What about Zelenskiy, who said a ‘genocide of Ukrainians is taking place’?

I think he’s used it in a political sense. On the basis of what I’ve seen, there is no genocide of the Ukrainian population in its legal parlance, going on. I do not see an intention to destroy a group in whole or in part, within the meaning of the 1948 convention.

Are Ukrainians aware that these concepts originated in their country?

When I arrived for the first time in Lviv in October 2010, the people at the law faculty with only one exception, a very elderly professor, were not aware that the originators of the concepts of crimes against humanity and genocide had studied at their law faculty, and that you could trace the origins of those two crimes to that city, to that law faculty, to a single room. When I went back a year later, they had photographs of Lauterpacht and Lemkin and they’ve now got signs on their houses, busts in their villages and in the law faculty.

That must make you feel good.

It does make me feel warm.
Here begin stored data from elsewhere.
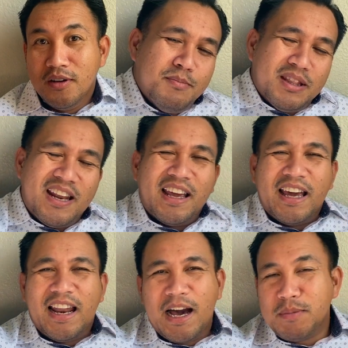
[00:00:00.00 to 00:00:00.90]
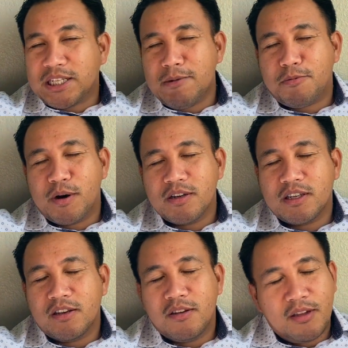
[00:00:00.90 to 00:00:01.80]
But then again, I'm the type of
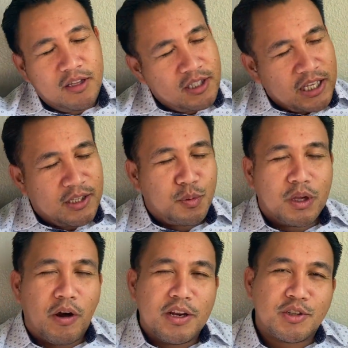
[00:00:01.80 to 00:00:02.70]
person, take this with a grain ofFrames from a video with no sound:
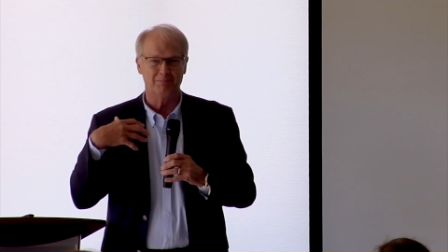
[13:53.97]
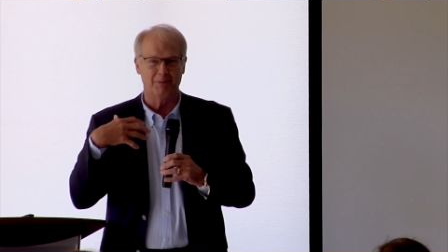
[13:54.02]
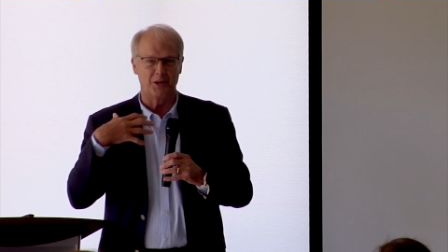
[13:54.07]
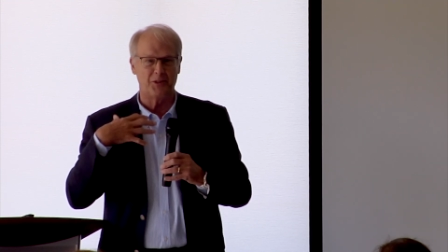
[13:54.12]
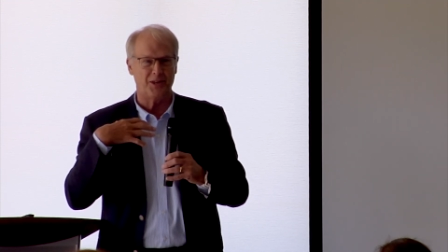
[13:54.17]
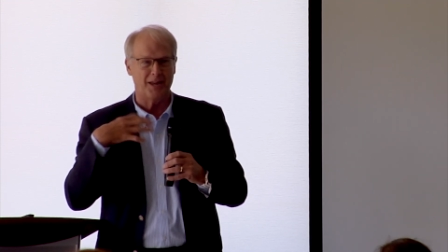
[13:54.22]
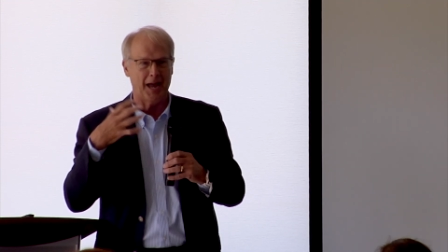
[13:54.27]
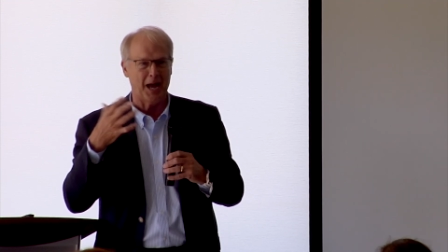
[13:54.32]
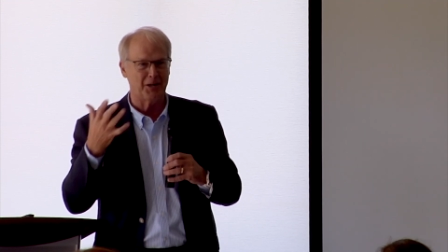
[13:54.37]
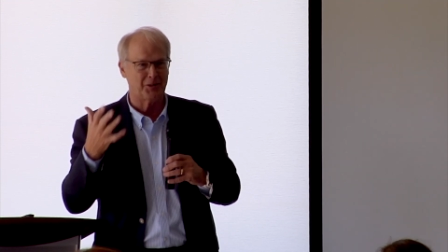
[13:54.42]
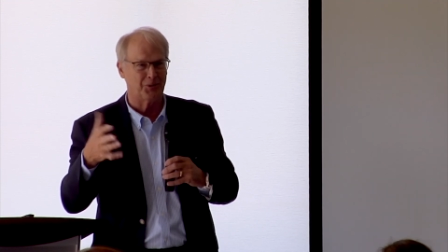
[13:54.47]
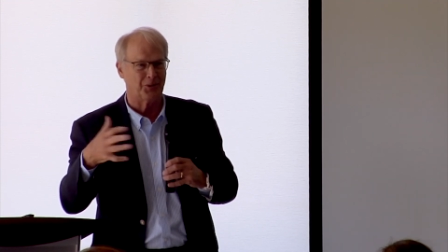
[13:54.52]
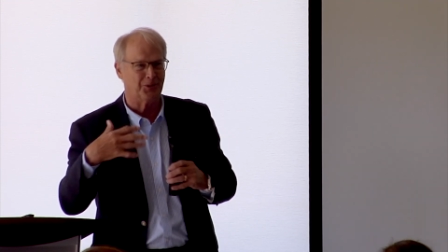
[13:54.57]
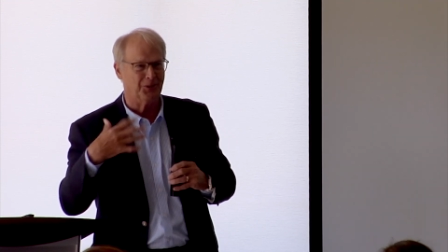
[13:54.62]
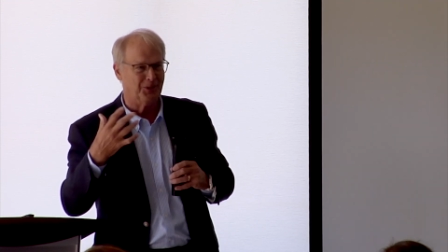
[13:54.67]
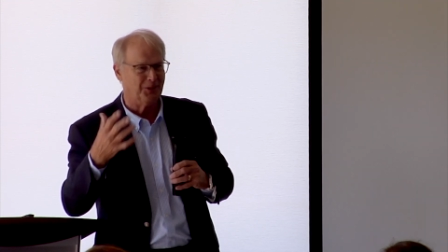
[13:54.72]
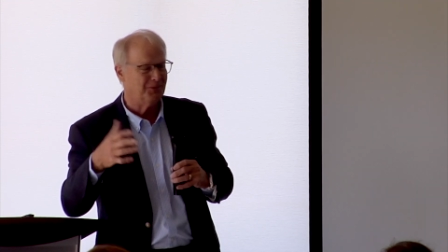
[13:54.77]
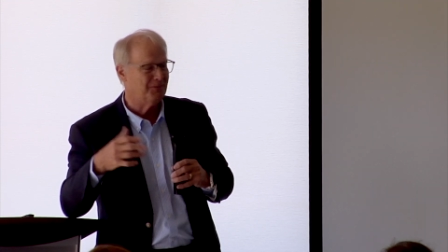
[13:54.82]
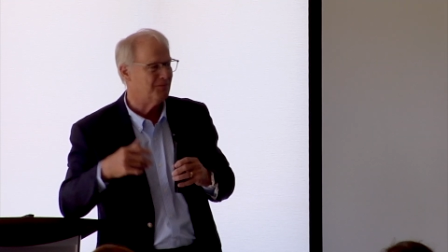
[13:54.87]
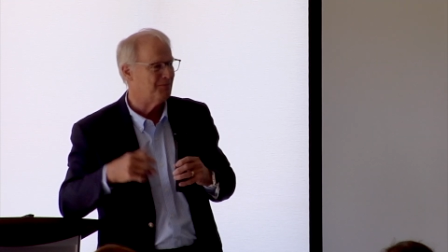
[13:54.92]

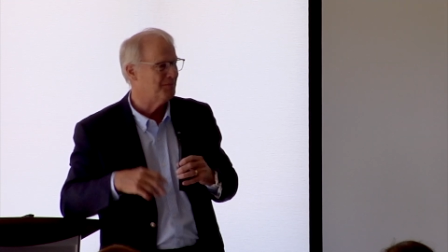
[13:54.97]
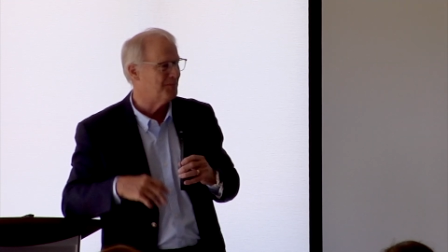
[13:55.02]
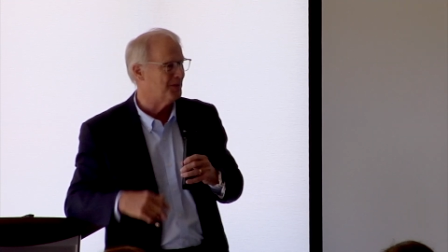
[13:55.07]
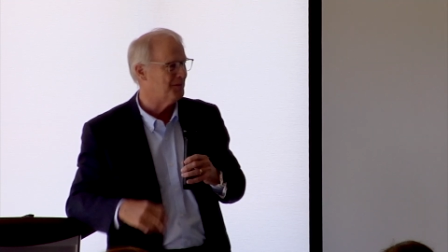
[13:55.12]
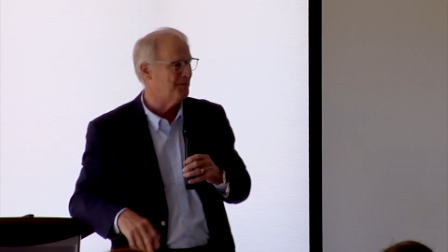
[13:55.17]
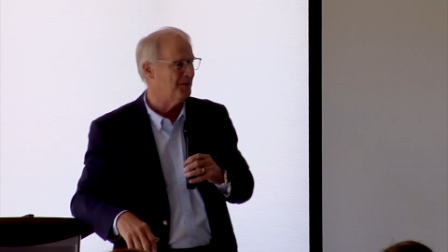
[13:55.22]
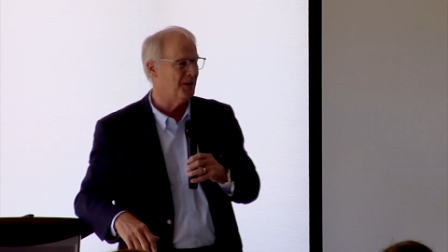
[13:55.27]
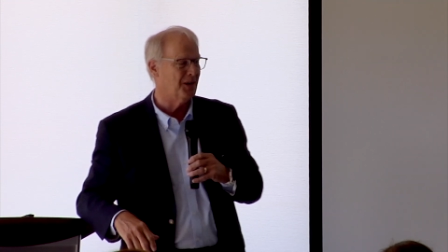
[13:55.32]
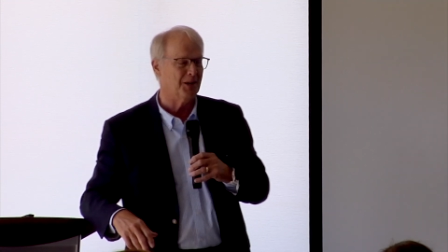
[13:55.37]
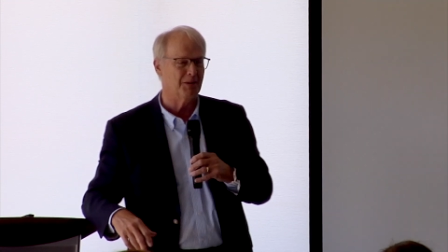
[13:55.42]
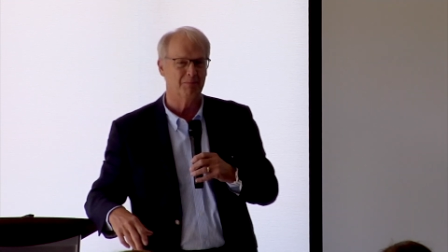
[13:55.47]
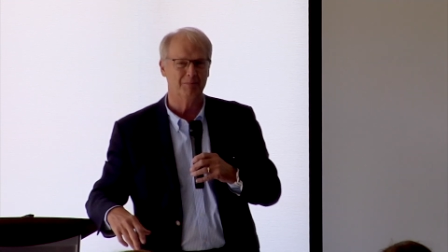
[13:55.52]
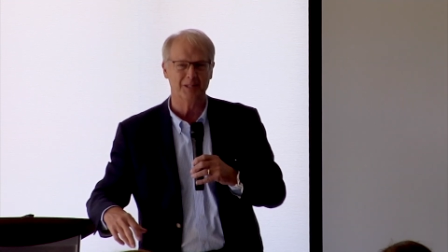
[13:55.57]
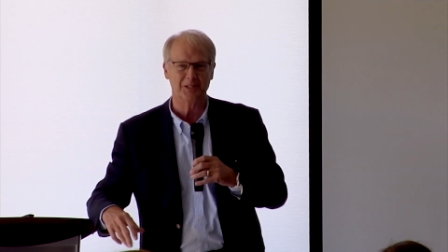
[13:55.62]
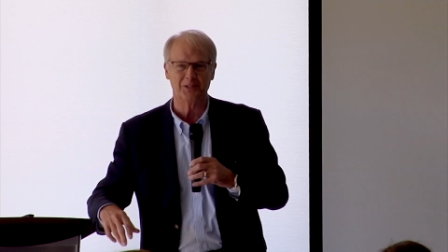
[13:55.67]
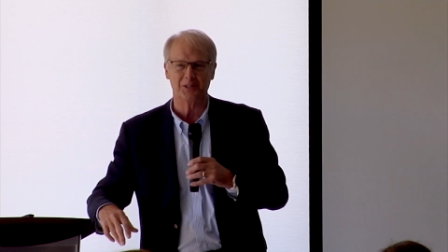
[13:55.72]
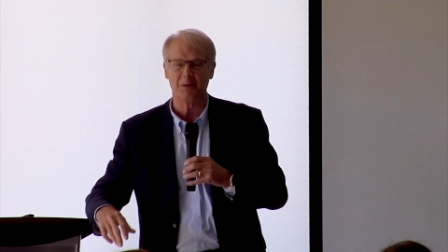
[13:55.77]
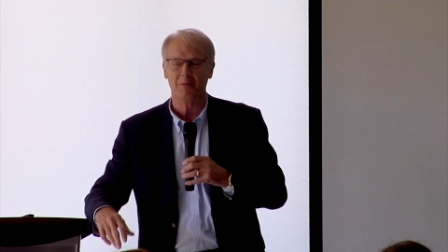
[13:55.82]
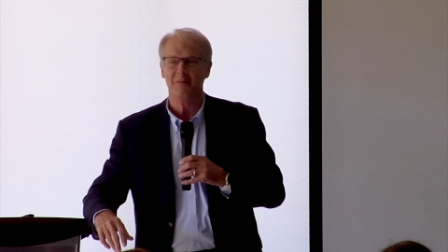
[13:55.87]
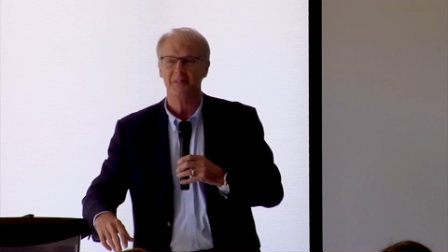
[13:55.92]
theatrical
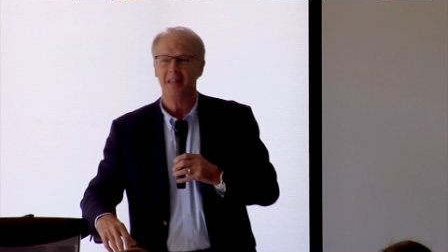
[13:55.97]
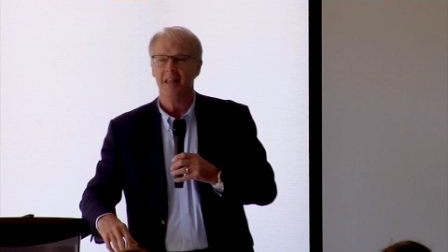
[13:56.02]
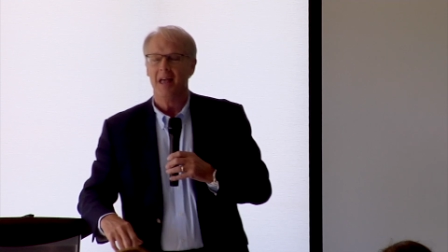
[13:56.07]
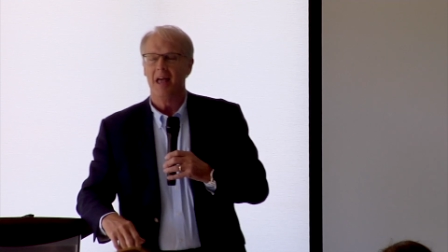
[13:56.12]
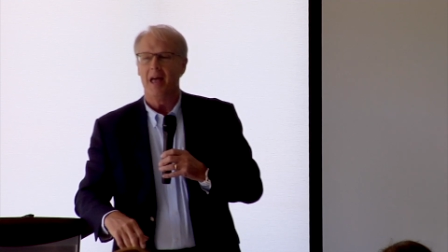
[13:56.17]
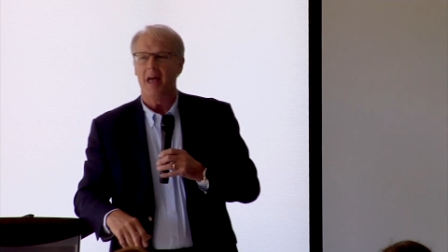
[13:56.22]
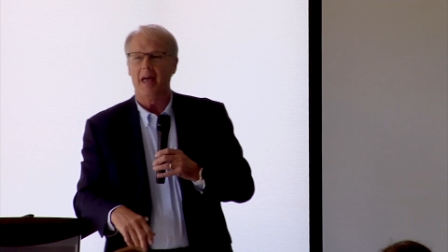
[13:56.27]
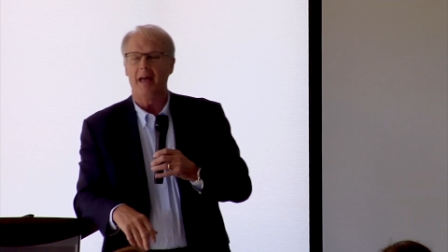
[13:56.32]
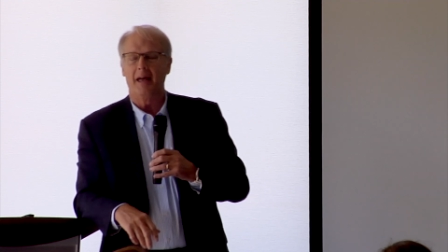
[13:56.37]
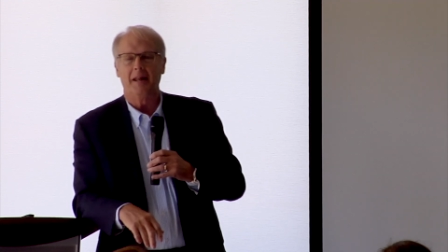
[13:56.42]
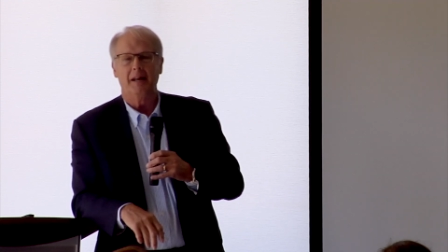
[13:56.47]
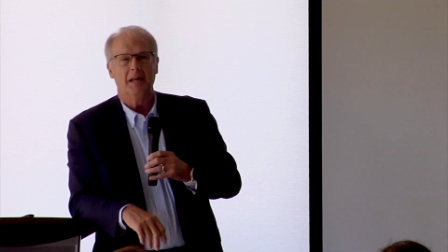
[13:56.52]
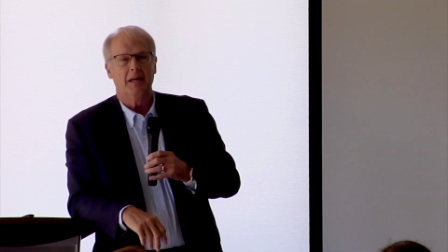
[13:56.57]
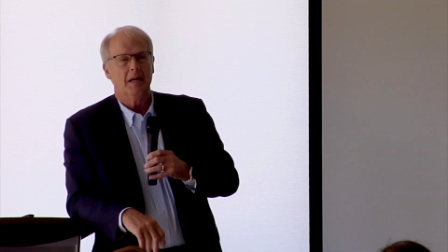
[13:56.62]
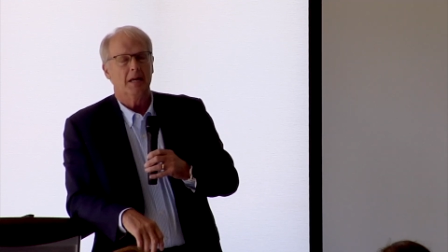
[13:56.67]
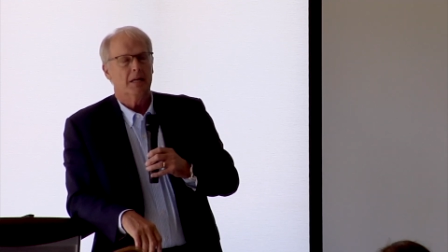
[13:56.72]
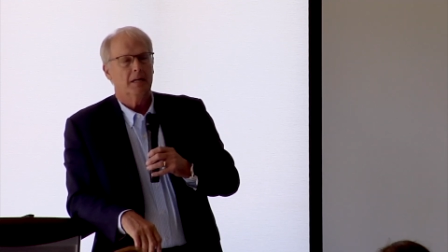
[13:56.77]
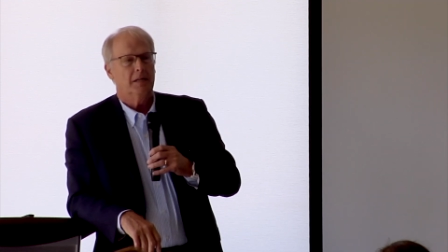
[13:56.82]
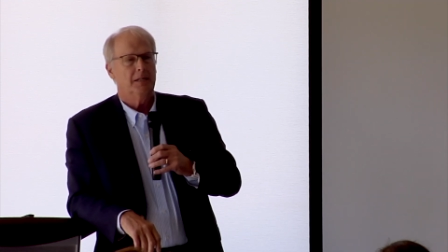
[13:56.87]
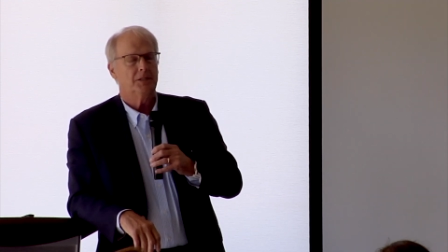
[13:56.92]
business. And
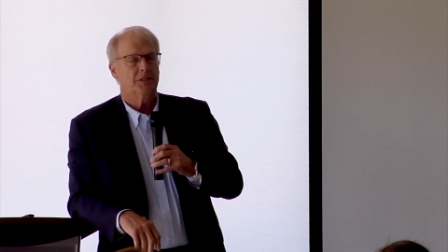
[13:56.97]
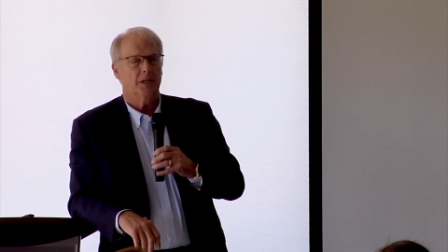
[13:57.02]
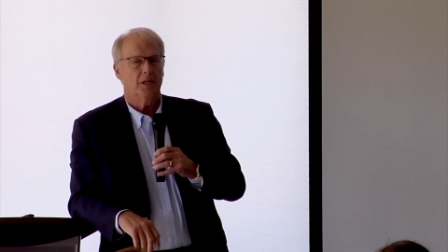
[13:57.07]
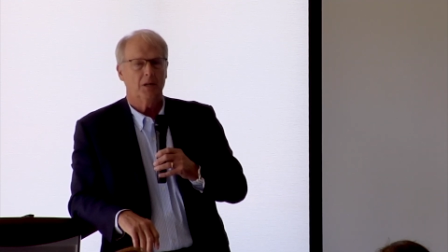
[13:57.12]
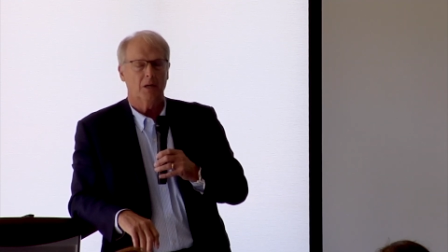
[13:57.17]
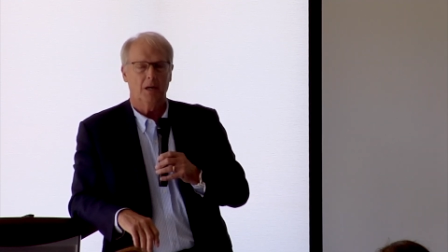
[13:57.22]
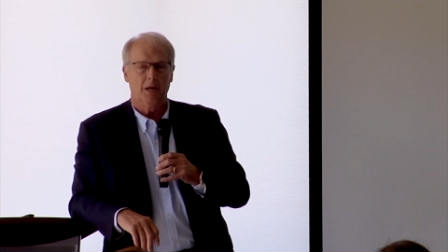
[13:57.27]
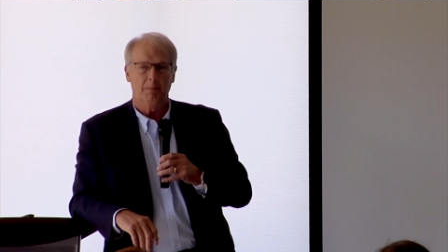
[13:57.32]
he said,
What’s interesting about this is it’s very complex, because [Lauterpacht and Lemkin] were Polish Jews, and the reality is that in the period 1941 to 1944, some Ukrainians were very active in supporting Germans. I’ve often talked about that complex history when I’m in Ukraine, and they want to engage with it. I am very troubled by Putin seizing on that to make the claim that Ukraine is a Nazi country. It’s not.

But gradually, as the years pass, that information about Lauterpacht and Lemkin has been embraced.

Are there any reasons to be optimistic?

It’s a wake-up call. I think we’ve become incredibly complacent in the west, imagining that war in Europe had ended forever.

The world changed in 1945. It was a revolutionary moment. For the first time, states agreed that they were not absolutely sovereign, that they could not kill individuals or destroy groups.

The 1945 legacy was under real attack from Britain and the United States. Now “make America great again” and Brexit have reminded us of the singular importance of that 1945 moment.

Who could have imagined one month ago that the US Senate would be presented with a resolution by Senator Lindsey Graham calling for total support for the investigation by the international criminal court? And that it would be passing unanimously. That is a sea change, and it’s a really significant sea change.

You can’t adopt a resolution saying the ICC has jurisdiction over Russian nationals, while saying it has no jurisdiction over Americans. So it’s not another 1945 moment but with a bit of luck, it will reinforce the 1945 amendment and give it renewed life. And that is a good thing.

This article first appeared in The Guardian on 31st March 2022.